Items from a dataset →
◇ ◇ ◇ ◇ ◇

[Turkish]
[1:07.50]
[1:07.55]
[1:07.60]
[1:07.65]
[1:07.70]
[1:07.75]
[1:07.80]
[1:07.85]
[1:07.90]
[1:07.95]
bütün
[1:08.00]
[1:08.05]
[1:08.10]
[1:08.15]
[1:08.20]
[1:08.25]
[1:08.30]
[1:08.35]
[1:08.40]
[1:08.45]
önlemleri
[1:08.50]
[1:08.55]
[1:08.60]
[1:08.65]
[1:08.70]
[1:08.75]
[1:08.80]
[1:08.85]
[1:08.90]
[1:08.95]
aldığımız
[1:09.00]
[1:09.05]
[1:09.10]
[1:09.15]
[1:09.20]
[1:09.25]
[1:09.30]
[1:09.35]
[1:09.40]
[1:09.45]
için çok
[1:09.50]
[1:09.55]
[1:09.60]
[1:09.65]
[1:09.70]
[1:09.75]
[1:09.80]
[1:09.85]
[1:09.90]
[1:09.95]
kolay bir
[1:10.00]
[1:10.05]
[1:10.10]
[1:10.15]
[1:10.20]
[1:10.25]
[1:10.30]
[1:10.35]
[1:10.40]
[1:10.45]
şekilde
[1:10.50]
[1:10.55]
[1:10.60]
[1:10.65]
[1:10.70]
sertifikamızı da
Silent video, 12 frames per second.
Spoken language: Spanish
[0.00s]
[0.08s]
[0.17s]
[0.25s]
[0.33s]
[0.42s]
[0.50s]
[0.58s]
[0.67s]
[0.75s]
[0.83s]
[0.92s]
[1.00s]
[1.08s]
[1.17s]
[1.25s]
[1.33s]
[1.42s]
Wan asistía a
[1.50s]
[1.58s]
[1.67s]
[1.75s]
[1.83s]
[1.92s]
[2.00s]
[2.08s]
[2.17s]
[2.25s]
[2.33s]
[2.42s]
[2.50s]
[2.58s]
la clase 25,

◇ ◇ ◇ ◇ ◇

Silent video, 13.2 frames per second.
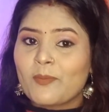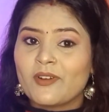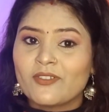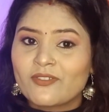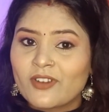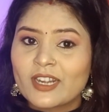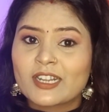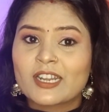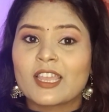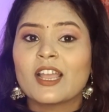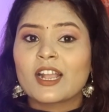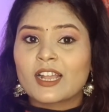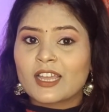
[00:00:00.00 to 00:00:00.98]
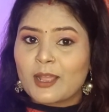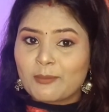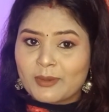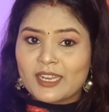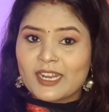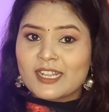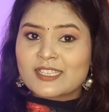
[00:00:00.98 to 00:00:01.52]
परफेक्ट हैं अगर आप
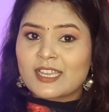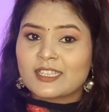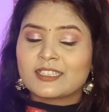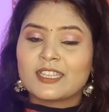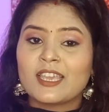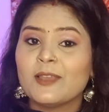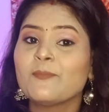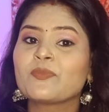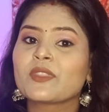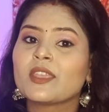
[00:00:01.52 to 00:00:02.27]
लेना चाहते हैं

◇ ◇ ◇ ◇ ◇

Your answer should be only the number of lines, in the entries above, that include "video".

RESULT OF THIS TASK → 2